(Collected data entries)
• • •

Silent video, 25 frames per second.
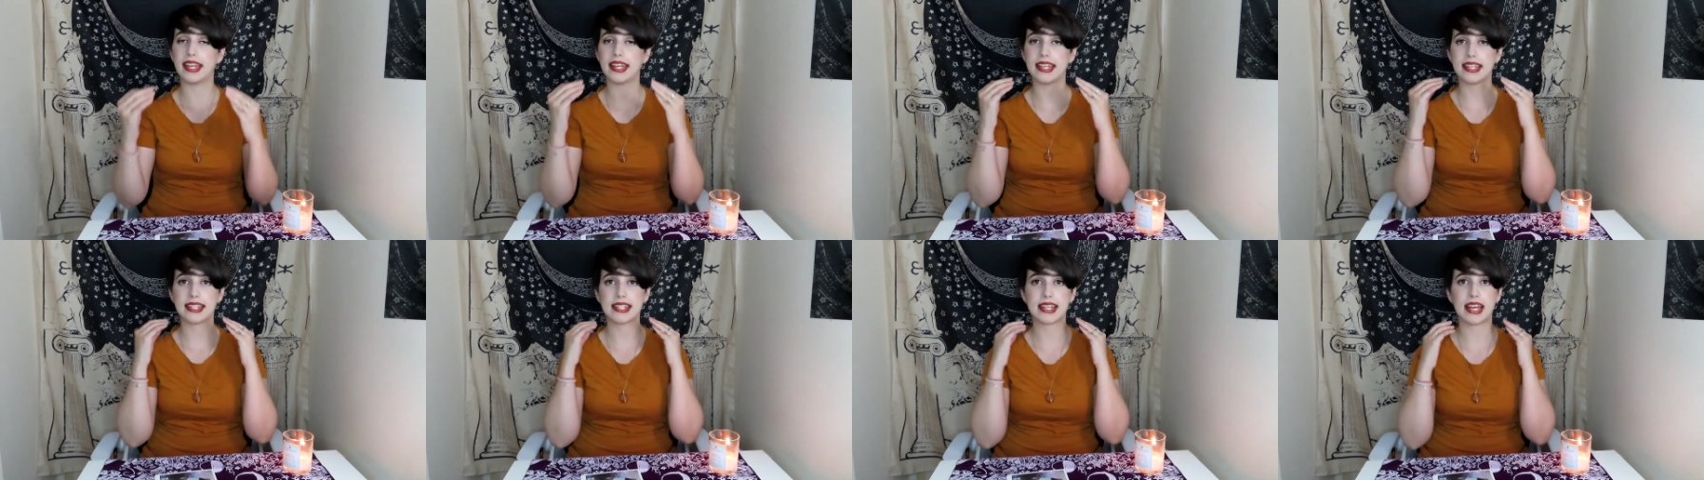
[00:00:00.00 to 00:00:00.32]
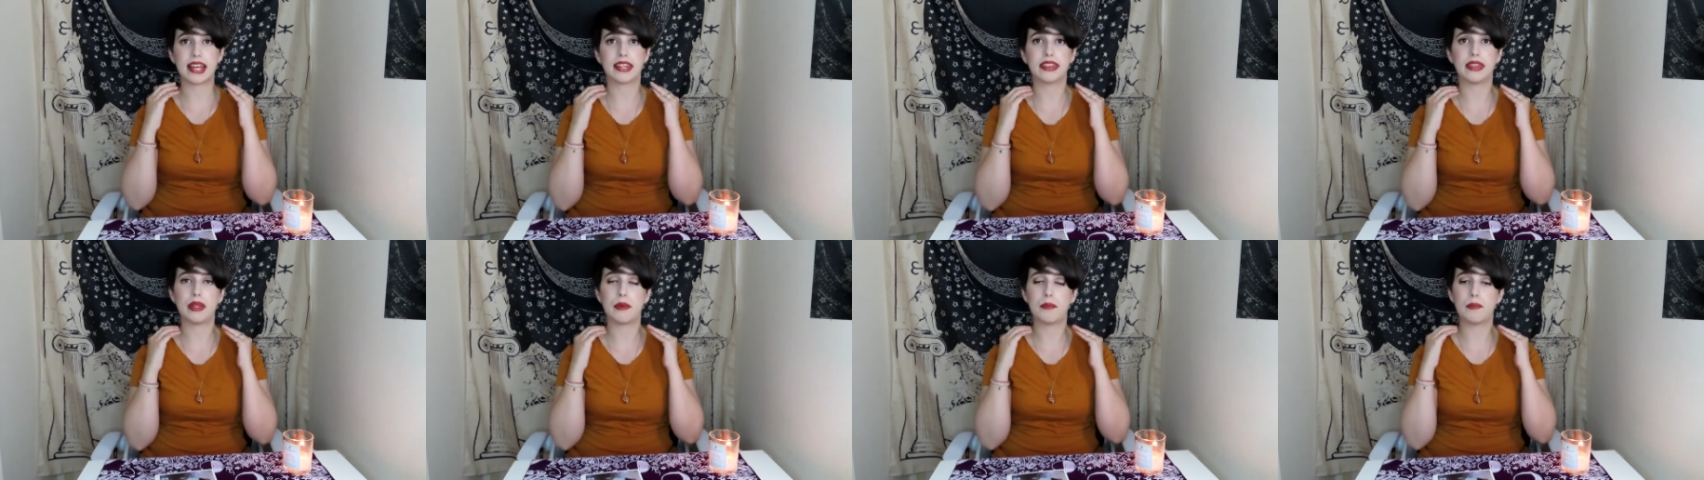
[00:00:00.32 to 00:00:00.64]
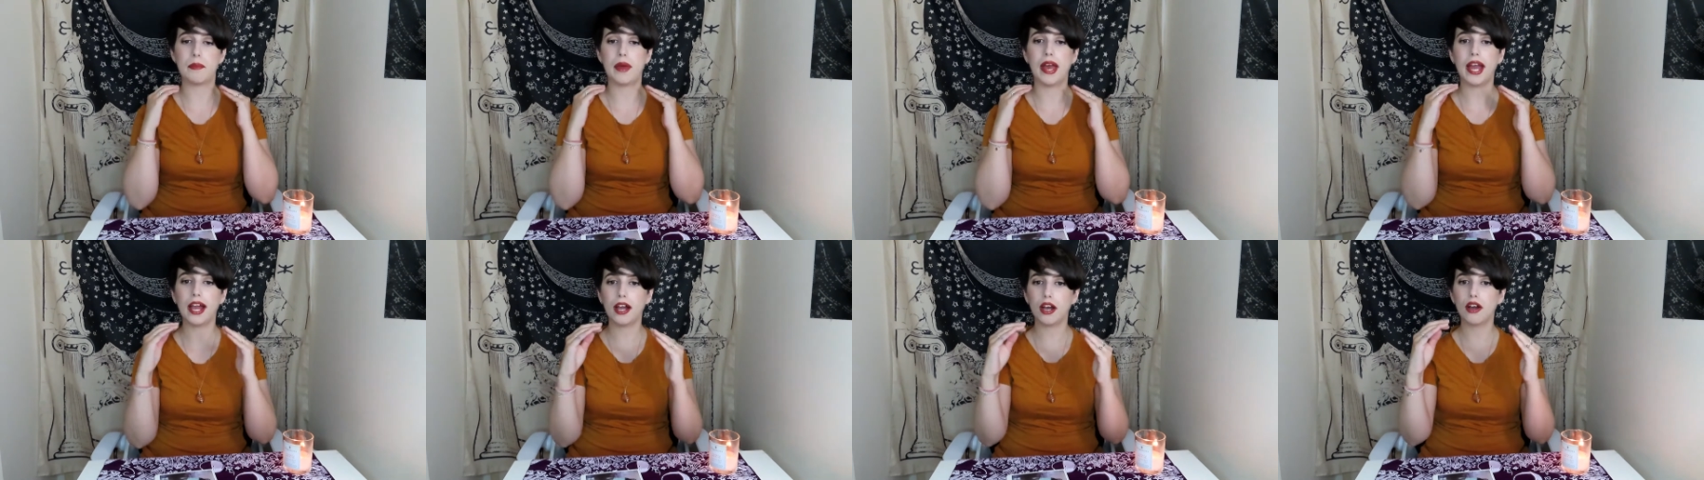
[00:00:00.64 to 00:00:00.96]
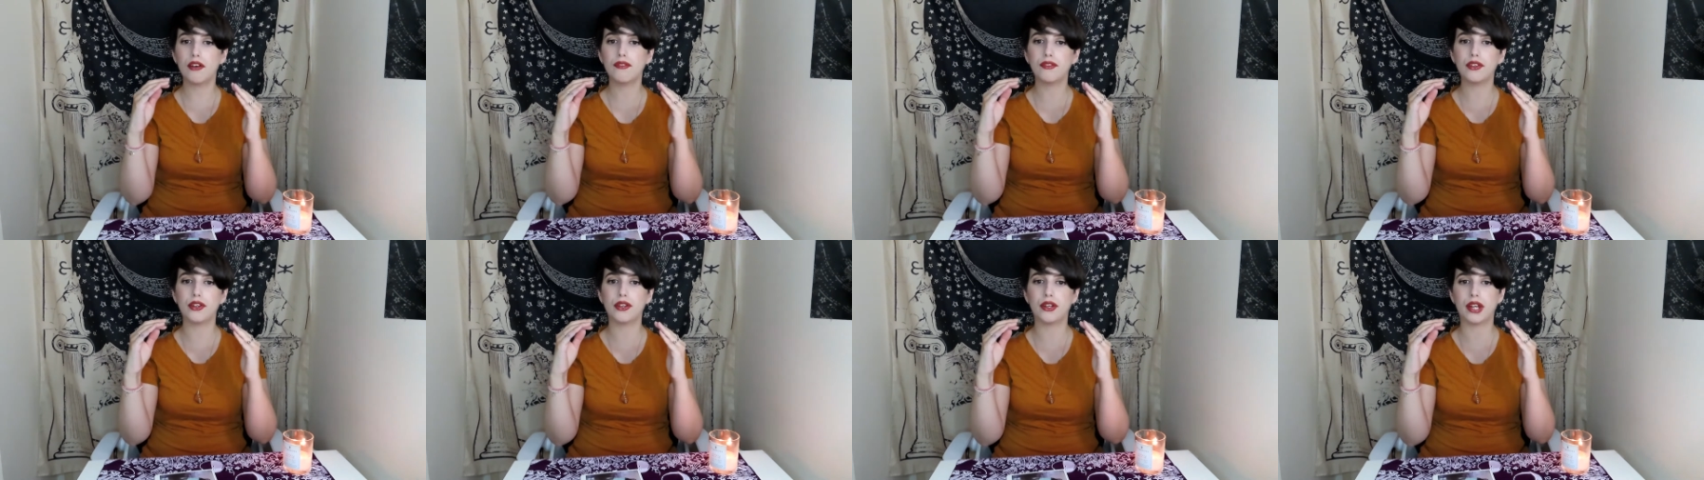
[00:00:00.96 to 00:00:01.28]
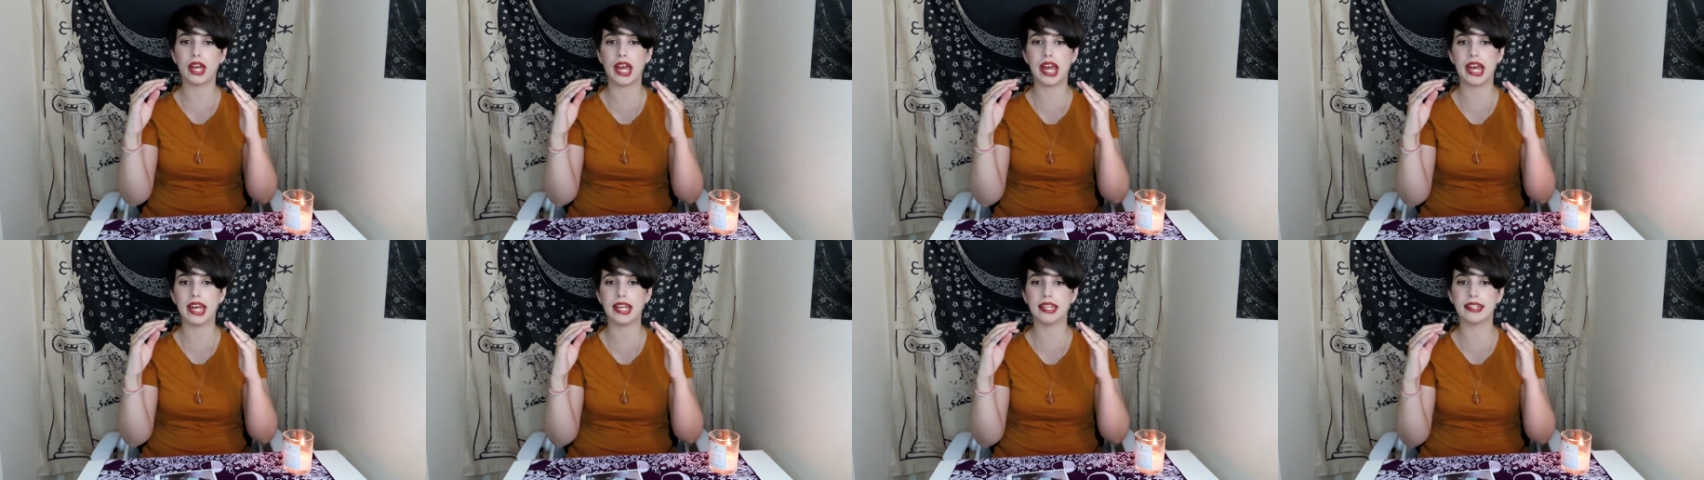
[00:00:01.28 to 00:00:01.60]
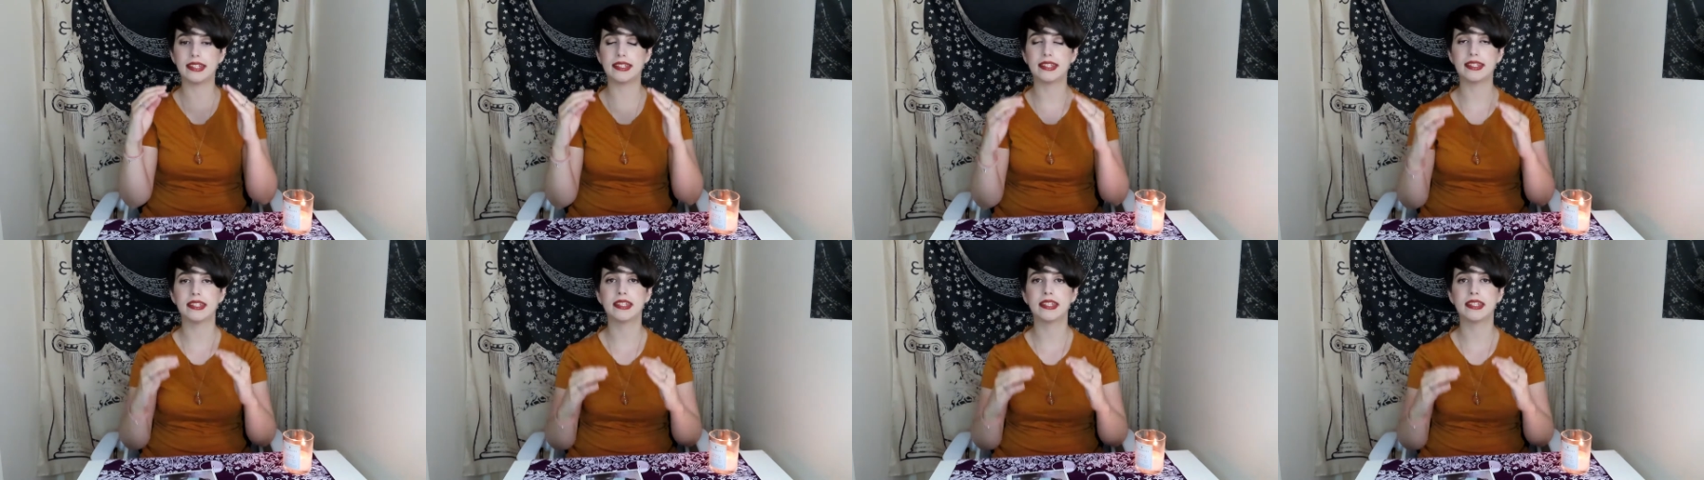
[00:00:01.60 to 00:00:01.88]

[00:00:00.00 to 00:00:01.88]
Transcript: is at the back of your head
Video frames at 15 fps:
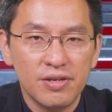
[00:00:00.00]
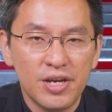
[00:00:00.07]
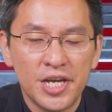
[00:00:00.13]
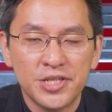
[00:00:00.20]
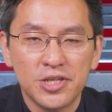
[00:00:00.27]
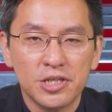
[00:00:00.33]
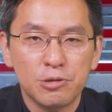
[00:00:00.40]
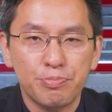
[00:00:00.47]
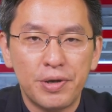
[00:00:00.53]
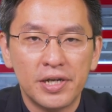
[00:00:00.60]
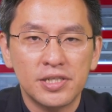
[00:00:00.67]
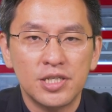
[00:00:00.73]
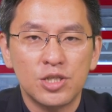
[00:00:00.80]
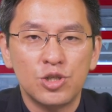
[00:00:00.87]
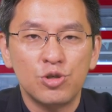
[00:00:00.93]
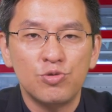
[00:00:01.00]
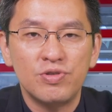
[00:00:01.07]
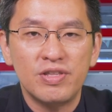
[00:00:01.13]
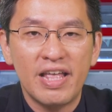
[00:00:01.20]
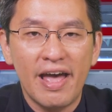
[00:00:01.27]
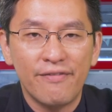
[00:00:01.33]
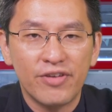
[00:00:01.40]
is expected to
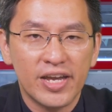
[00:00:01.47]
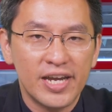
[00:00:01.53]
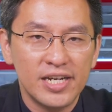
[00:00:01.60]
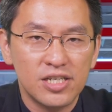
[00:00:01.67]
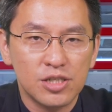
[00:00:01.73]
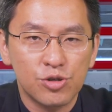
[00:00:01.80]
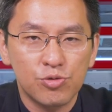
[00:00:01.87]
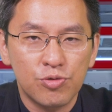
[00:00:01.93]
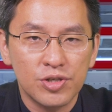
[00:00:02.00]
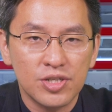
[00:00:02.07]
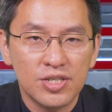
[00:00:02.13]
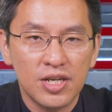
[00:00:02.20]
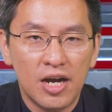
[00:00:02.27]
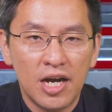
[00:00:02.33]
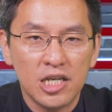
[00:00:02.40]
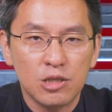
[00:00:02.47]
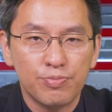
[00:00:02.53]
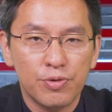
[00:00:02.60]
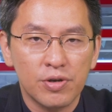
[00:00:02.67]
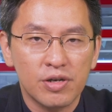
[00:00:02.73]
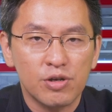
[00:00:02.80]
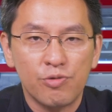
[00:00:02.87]
navigate towards the
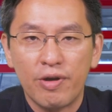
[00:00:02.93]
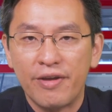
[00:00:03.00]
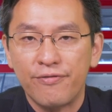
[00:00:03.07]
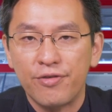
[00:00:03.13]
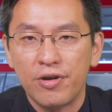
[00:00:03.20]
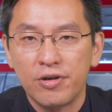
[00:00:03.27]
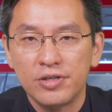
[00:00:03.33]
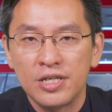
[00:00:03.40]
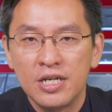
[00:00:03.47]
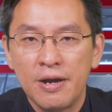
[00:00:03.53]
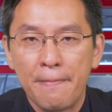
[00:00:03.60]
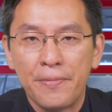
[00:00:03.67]
iceberg graveyard,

• • •

▶ [Exercise] Give again, please, precisely the lines that begin the records and run through the line with "[00:00:01.27]" in it, keeping both end lines and dropping any pictures.

▶ [Task answer]
Silent video, 25 frames per second.
[00:00:00.00 to 00:00:00.32]
[00:00:00.32 to 00:00:00.64]
[00:00:00.64 to 00:00:00.96]
[00:00:00.96 to 00:00:01.28]
[00:00:01.28 to 00:00:01.60]
[00:00:01.60 to 00:00:01.88]

[00:00:00.00 to 00:00:01.88]
Transcript: is at the back of your head
Video frames at 15 fps:
[00:00:00.00]
[00:00:00.07]
[00:00:00.13]
[00:00:00.20]
[00:00:00.27]
[00:00:00.33]
[00:00:00.40]
[00:00:00.47]
[00:00:00.53]
[00:00:00.60]
[00:00:00.67]
[00:00:00.73]
[00:00:00.80]
[00:00:00.87]
[00:00:00.93]
[00:00:01.00]
[00:00:01.07]
[00:00:01.13]
[00:00:01.20]
[00:00:01.27]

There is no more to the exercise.